REQUIREMENT: This exercise calls for an exact copy of the listing, with no pictures kept.

Start of Block

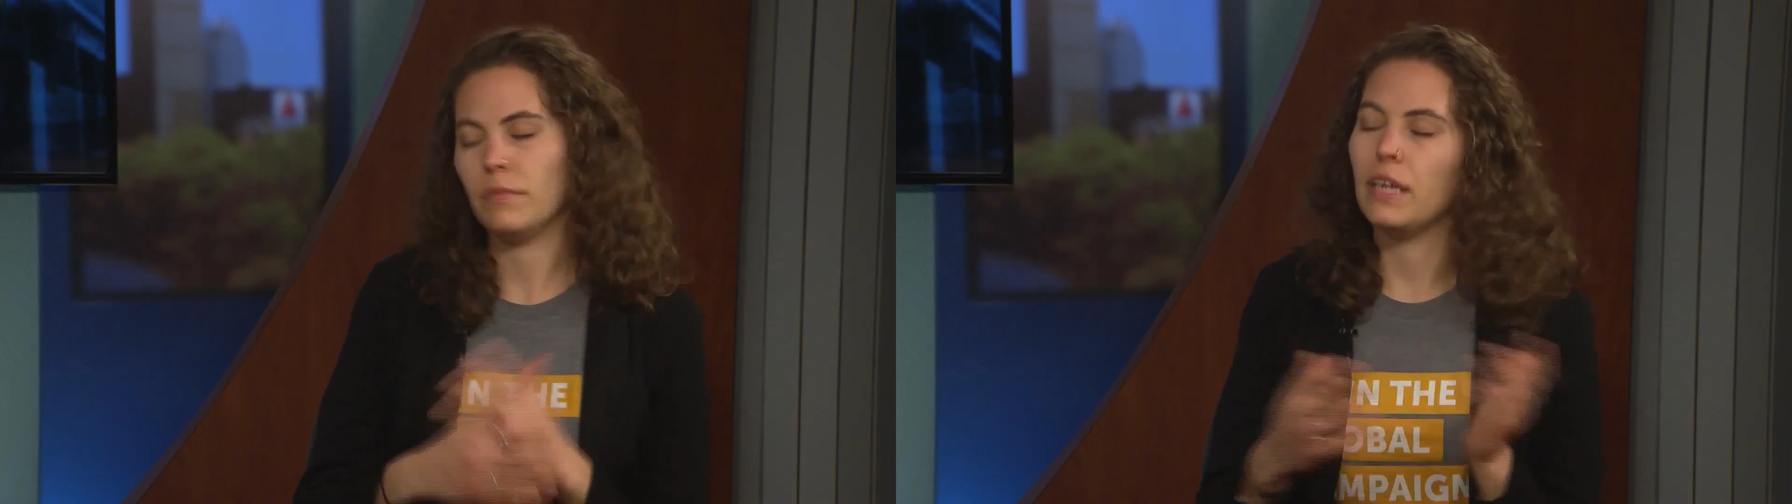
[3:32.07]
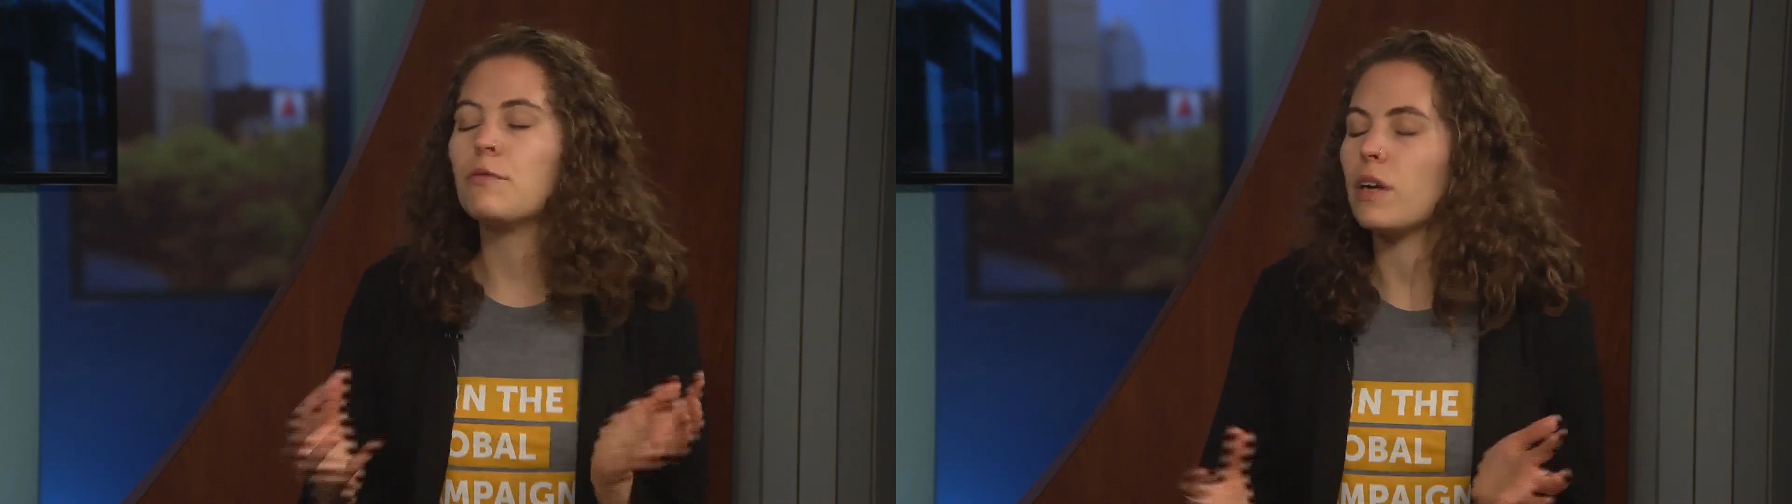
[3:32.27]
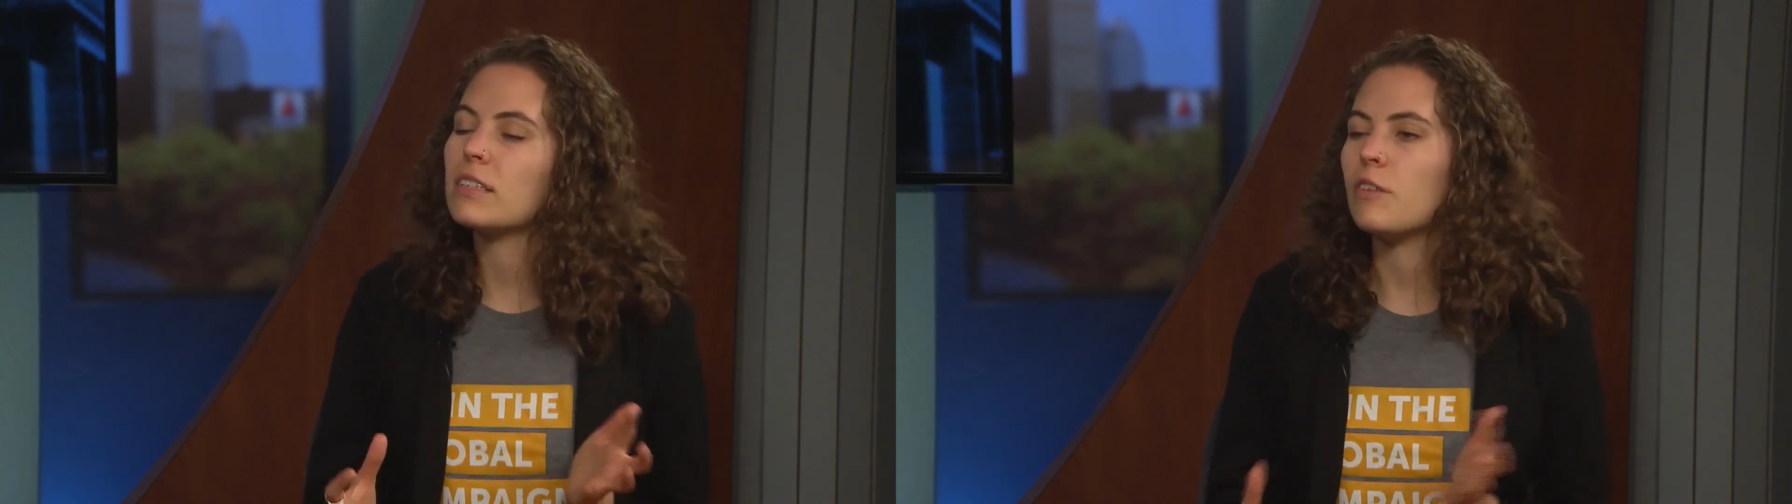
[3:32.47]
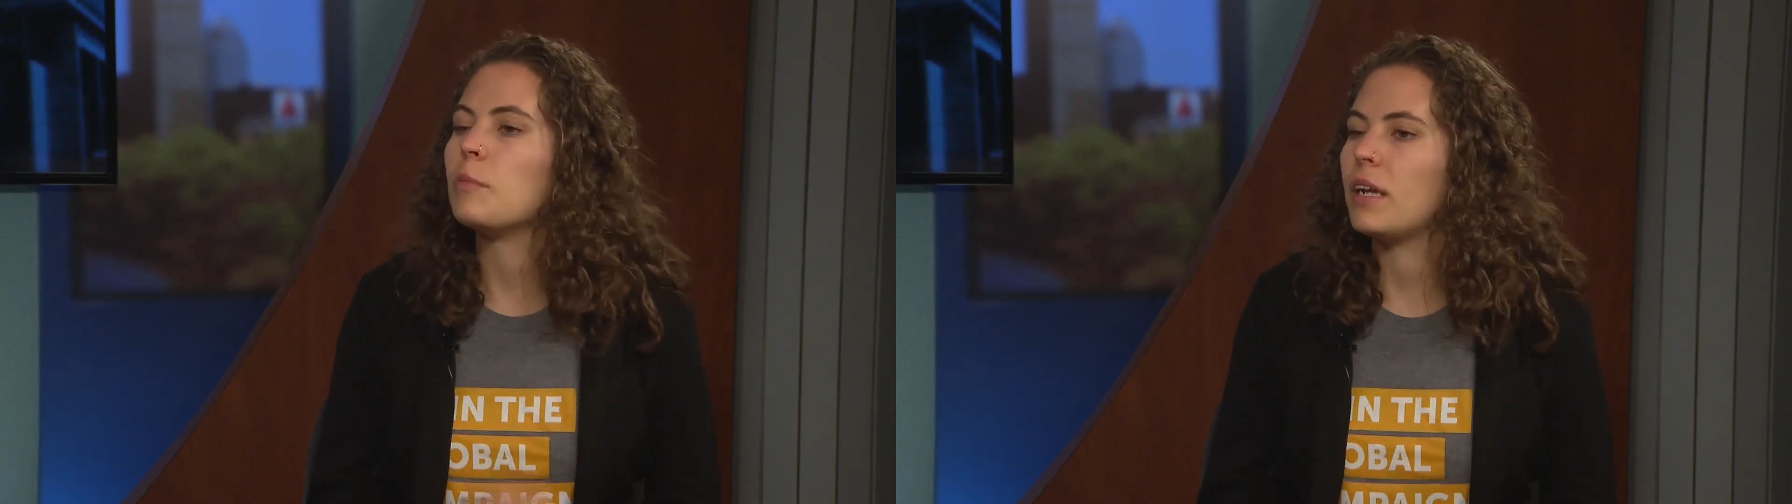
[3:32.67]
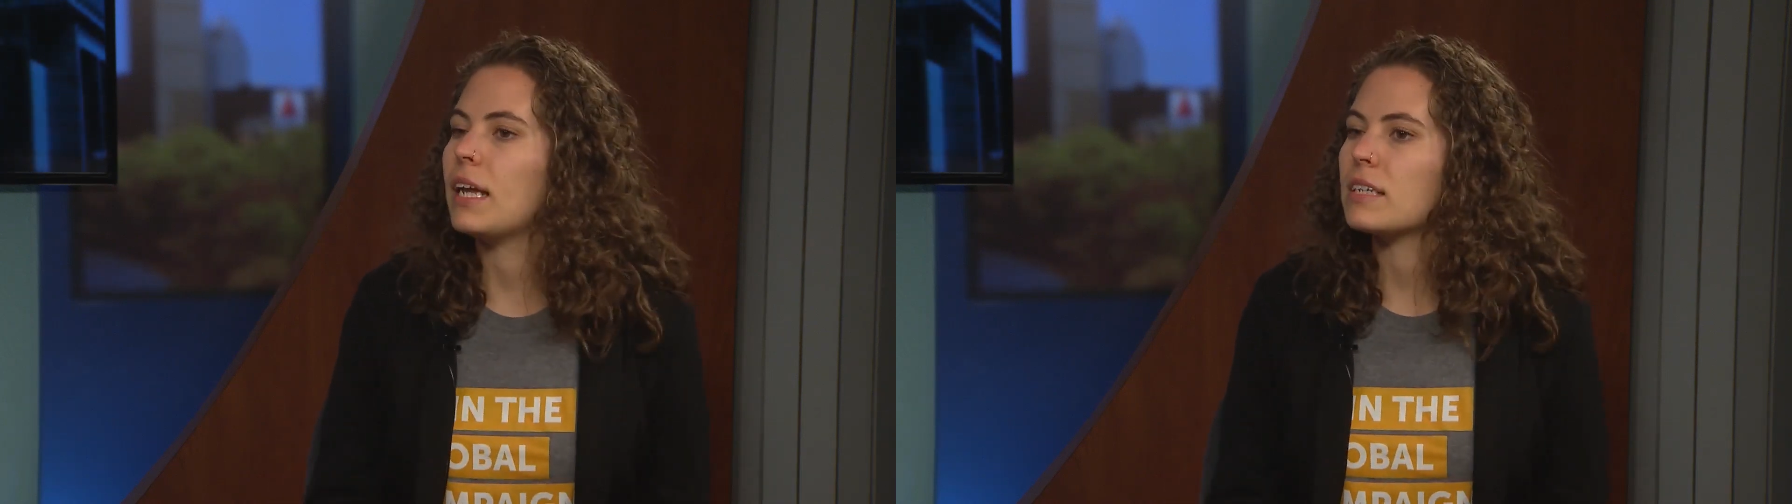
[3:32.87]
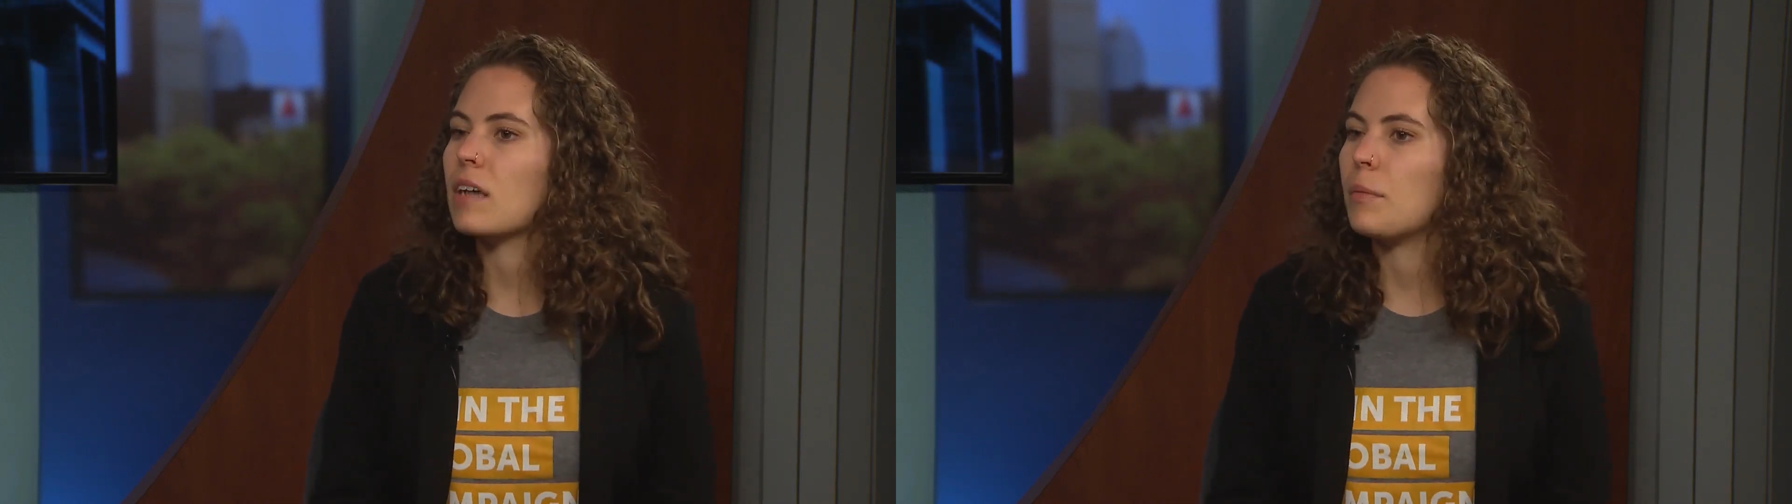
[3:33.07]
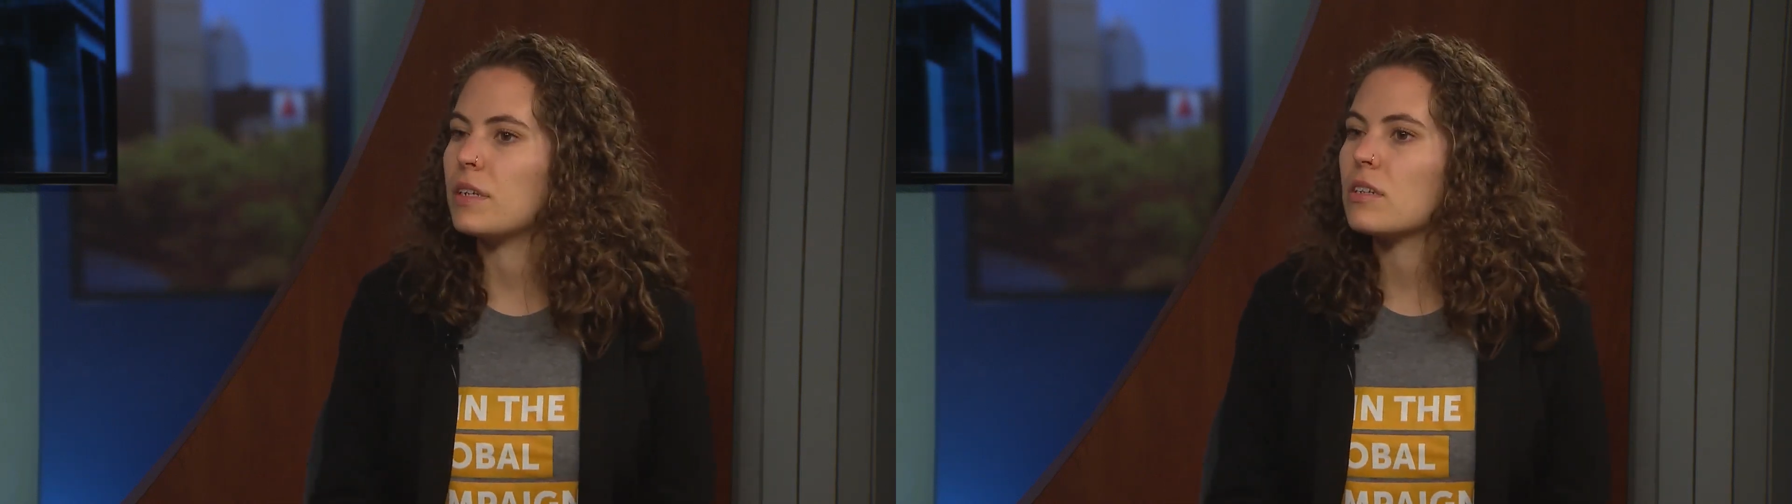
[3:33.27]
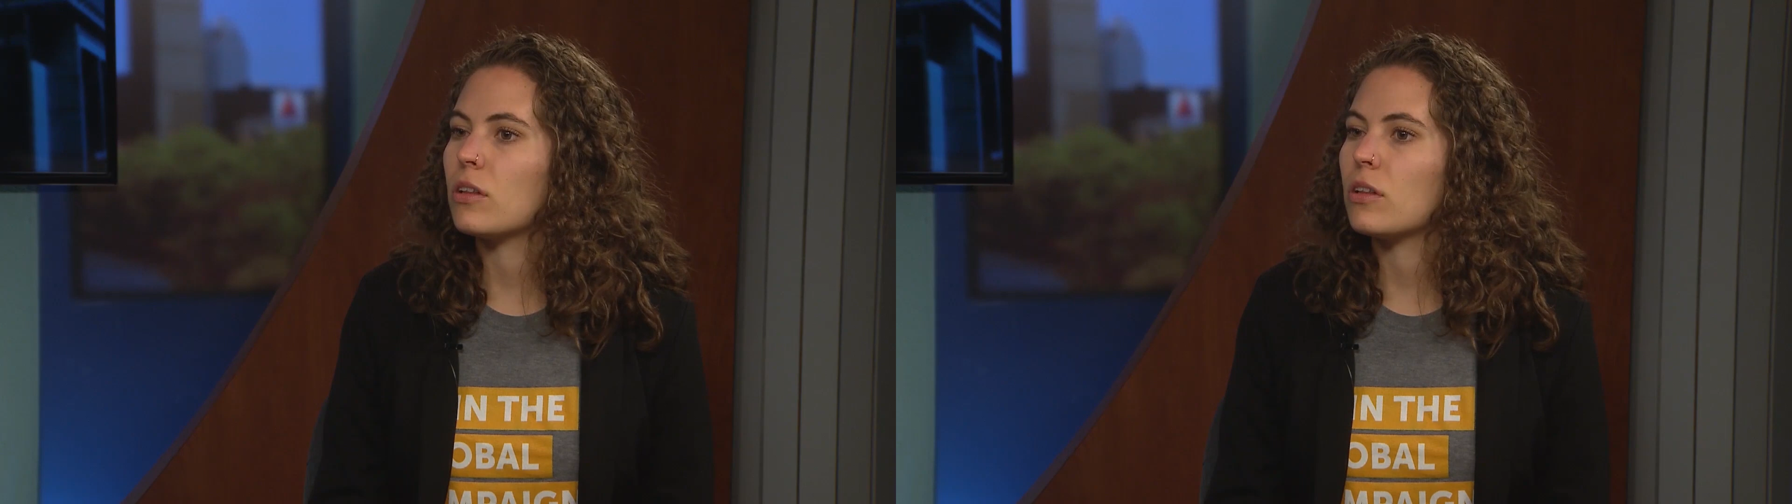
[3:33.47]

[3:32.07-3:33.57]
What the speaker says: influx of money has come into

End of Block

SOLVED EXERCISE:
[3:32.07]
[3:32.27]
[3:32.47]
[3:32.67]
[3:32.87]
[3:33.07]
[3:33.27]
[3:33.47]

[3:32.07-3:33.57]
What the speaker says: influx of money has come into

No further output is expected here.